After "L'arte della Gioia" comes the film "Fuori" about the figure of Goliarda Sapienza. Mario Martone directs Valeria Golino, Matilda De Angelis and Elodie in a work full of tenderness and poetry

Watching is the word most often repeated during the Cannes presentation of Fuori, the film directed by Mario Martone and co-written with screenwriter and wife Ippolita Di Majo, in competition at the festival. The film condenses the life of writer Goliarda Sapienza into a very narrow time frame: a Roman summer that becomes the pivot around which the story moves back and forth, recounting the friendships the Italian writer, actress, and intellectual forged during that time, bonds she would carry with her for the rest of her life. Watching is also the most fitting verb when considering the viewer’s position. Or better yet, spying, as the audience is not only peeking through the bars of a prison where dynamics and hierarchies defy outside expectations, but also witnessing the deep relationships formed among these women. An intimate, even private connection observed through the peephole of a door hiding secrets, which Fuori allows us to witness as loyal and respectful onlookers.

Fuori, Review of Mario Martone’s New Film Starring Matilda De Angelis, Valeria Golino, and Elodie

As Matilda De Angelis, co-starring alongside Valeria Golino, who once again reaffirms her connection to Sapienza, put it, watching the film feels like sitting at a café and eavesdropping on the conversation at the next table. Code words, gestures that appear mysterious to outsiders, dialogues not meant to be heard yet somehow reaching our ears. The young actress, relentless and magnetic in her role as Roberta, captures exactly what Fuori by Mario Martone evokes—along with how it brings the audience into contact with Goliarda Sapienza. Brought back into the spotlight thanks to the adaptation of her novel L'Arte della Gioia (directed by Golino herself, who also portrays Sapienza and first met her at just eighteen) Martone tells the story of a whole world confined to the summer of 1980, during which the writer tries to piece her life back together. Convicted of theft, imprisoned at Rebibbia (where the film was partially shot, along with her real home), and released while keeping the bonds formed with two women who would remain in her heart, besides De Angelis, there is singer Elodie, now transitioning into cinema, Martone captures an entire universe of eccentricity, brilliance, shamelessness, and wonder. Goliarda Sapienza views the world with a sense of awe. Nothing escapes her; she is emphatic and poetic in her daily gestures. Always sincere in her curiosity toward others, even brazen, what Roberta calls a “thief of lives”, and yet unafraid to live her own.

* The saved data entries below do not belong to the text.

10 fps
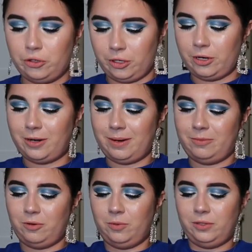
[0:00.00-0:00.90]
sugar, I'm
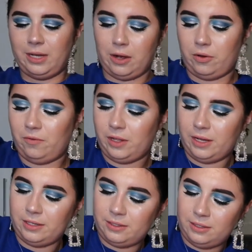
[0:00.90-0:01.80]
almost out of
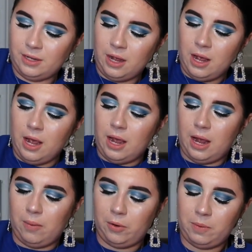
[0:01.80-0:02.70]
this.
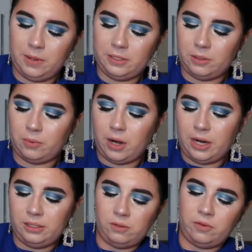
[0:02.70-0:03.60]
I wouldn't be
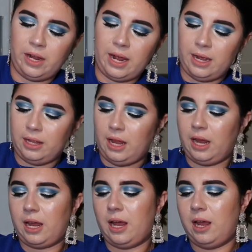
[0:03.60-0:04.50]
surprised if I had
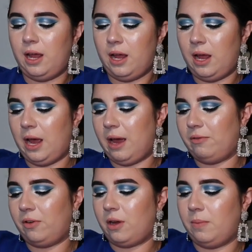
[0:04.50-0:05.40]
like
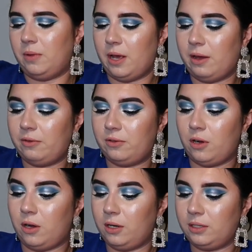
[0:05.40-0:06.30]
half a cup left,
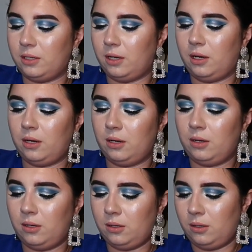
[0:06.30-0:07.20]
honestly.
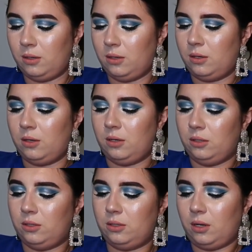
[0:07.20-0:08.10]

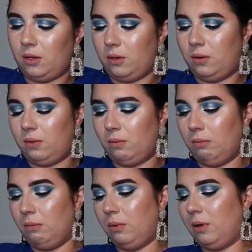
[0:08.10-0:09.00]
So
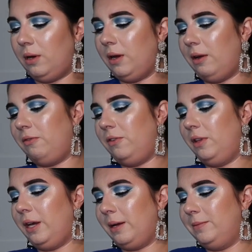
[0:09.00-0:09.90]
I feel
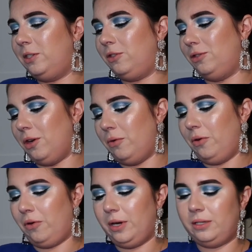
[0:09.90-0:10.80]
like I'm so
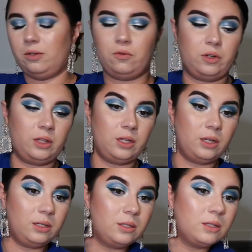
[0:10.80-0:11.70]
aggressive with
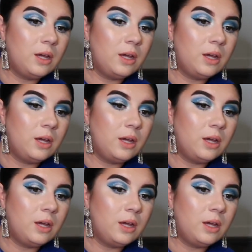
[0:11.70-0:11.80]
this.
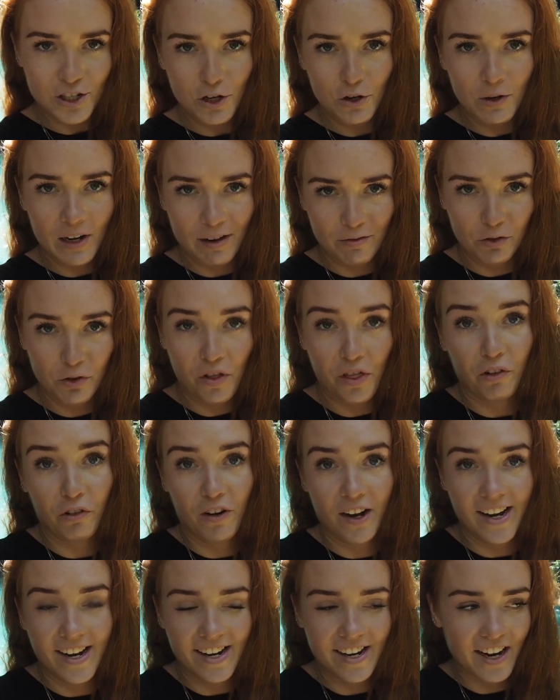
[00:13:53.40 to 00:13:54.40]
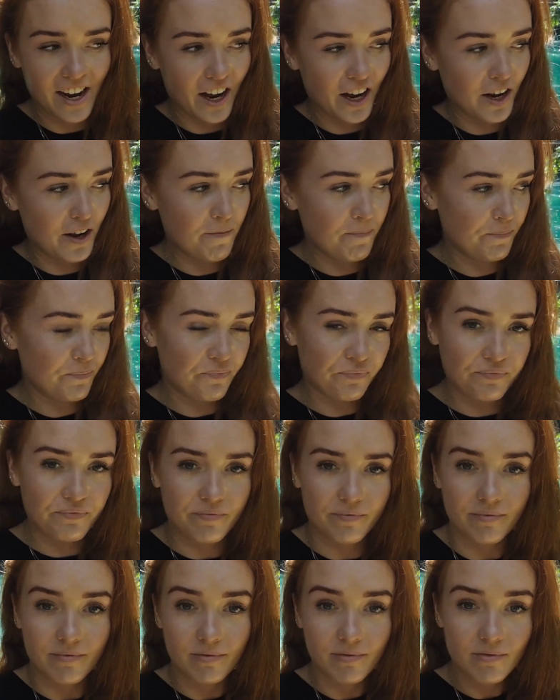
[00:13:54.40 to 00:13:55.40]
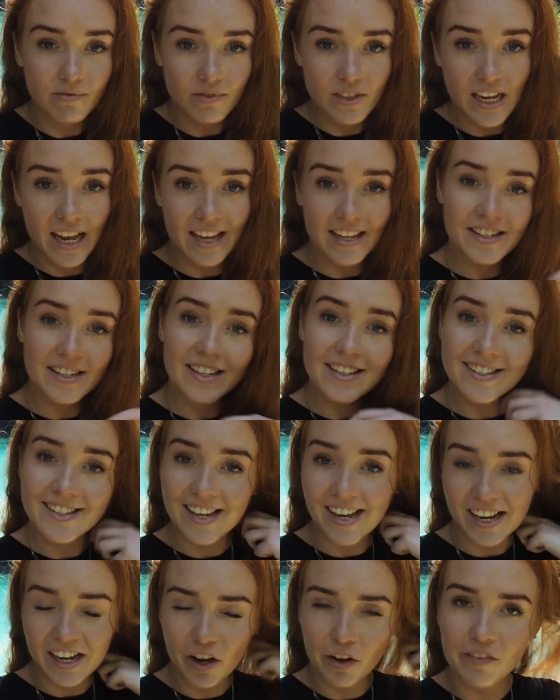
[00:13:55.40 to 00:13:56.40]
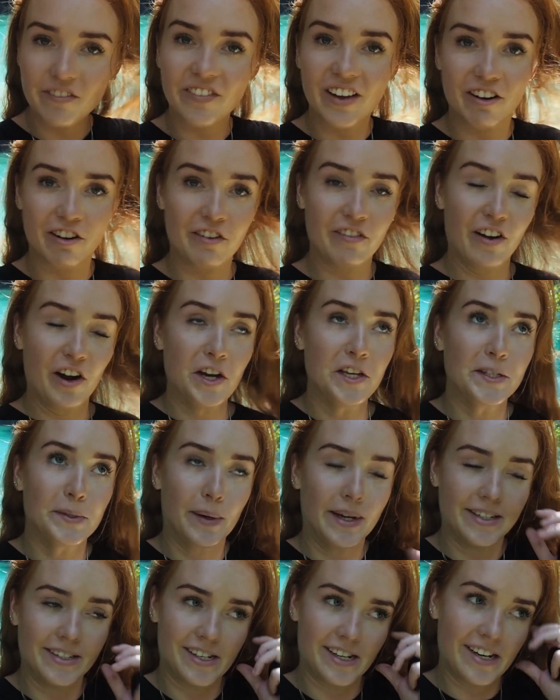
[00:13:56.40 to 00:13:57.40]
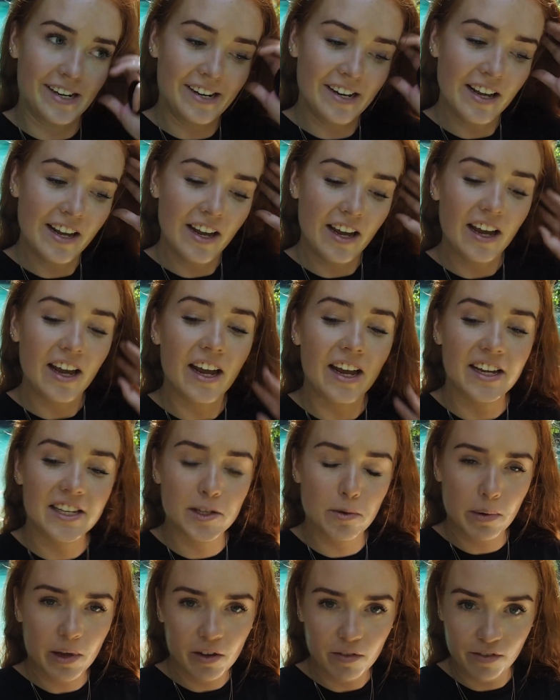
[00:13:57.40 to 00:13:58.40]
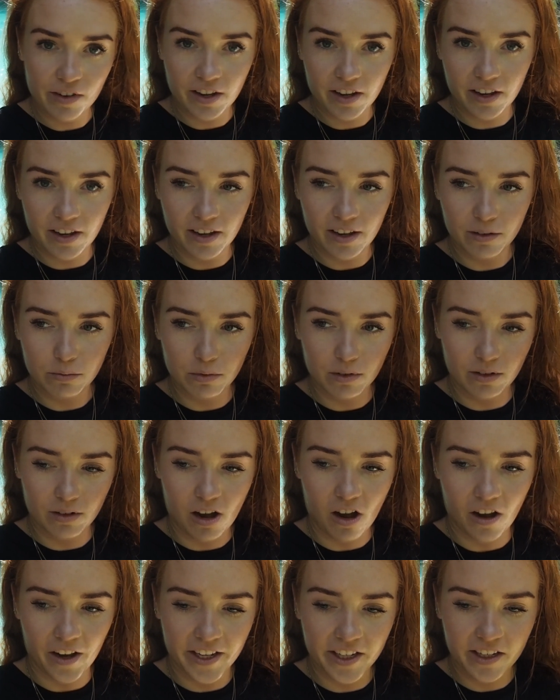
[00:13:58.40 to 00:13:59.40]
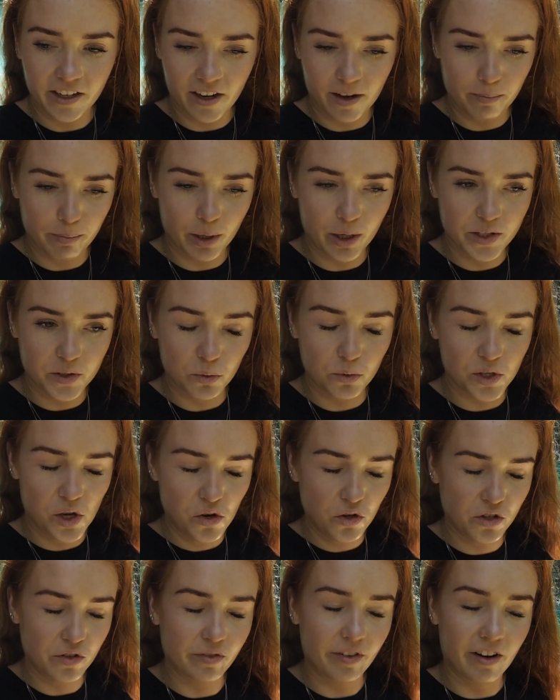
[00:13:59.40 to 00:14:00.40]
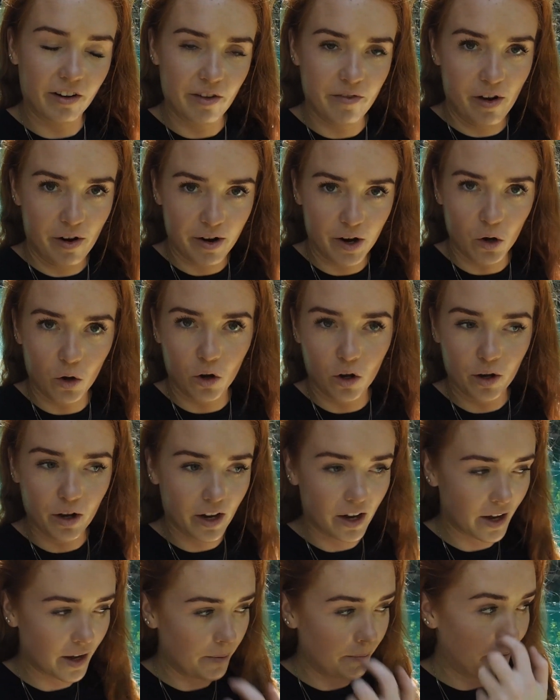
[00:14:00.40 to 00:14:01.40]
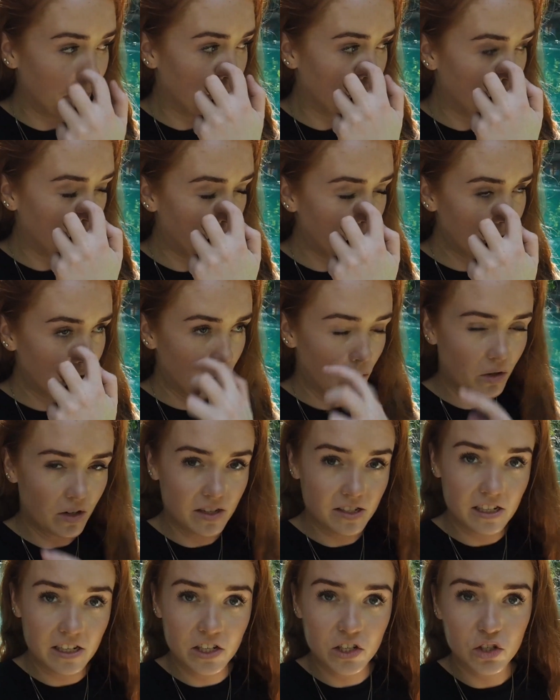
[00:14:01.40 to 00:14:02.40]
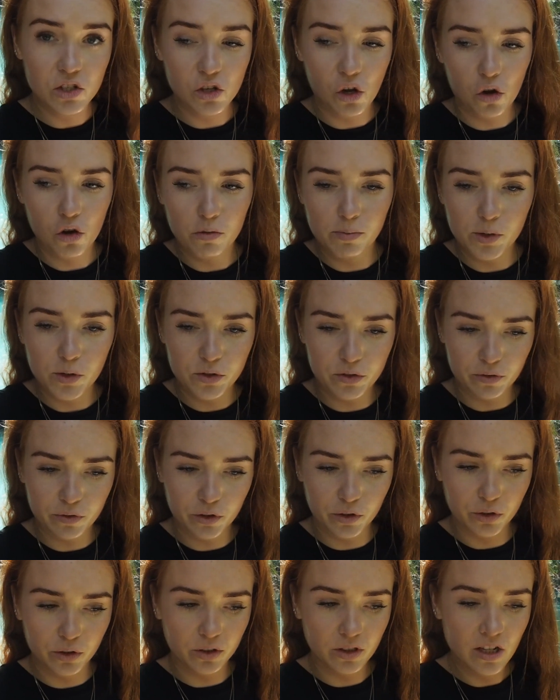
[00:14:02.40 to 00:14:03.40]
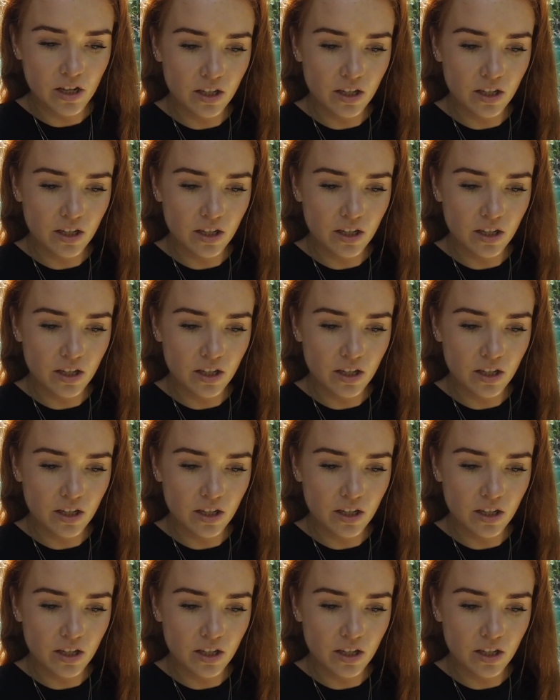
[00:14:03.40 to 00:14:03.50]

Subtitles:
Level 3. As you can see, I'm very, very sweaty. It is a bit of a hike, but it's also just very, very hot. But it's honestly so beautiful.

What’s it about? Themes and meaning

Indeed, in a different form, Goliarda’s boldness is what ties her to her character Modesta, the protagonist of a novel she never saw published (because, as she herself said, in Italy people only receive recognition after death). “You bring the wind,” the protagonist tells her companion in play, friendship, and love Roberta. And on the wings of that wind, the viewer is carried into a narrative filled with tenderness, unafraid to reveal Sapienza’s personal side, offering moments of deep awareness, such as the exploration of a feeling and a sexuality that were unusual - if not unspeakable - in 1980s Italy. Martone captures it with moving delicacy, with a touch that feels like a caress, and a tenderness that flows first among the three leading women before reaching the viewer - playful, affectionate, erotic but never fetishistic. Valeria Golino shines, portraying a magical and real Goliarda, as if the writer belonged to a fantastical world, while Matilda De Angelis is grounded and intense, commanding the screen in a role as significant in the film as it was in Sapienza’s life. Though escaping the conventions of a biopic, Fuori gives the audience the feeling of having understood everything about Goliarda Sapienza. It is as free as only those who have experienced confinement can be. It is the hunger for love that Modesta had in The Art of Joy, now mirrored in the eyes of Golino’s character—a need to understand and be close to others. A song sung from a window, a plate of spaghetti alle vongole by the sea, a shared shower to feel each other’s presence, whether within four walls or elsewhere.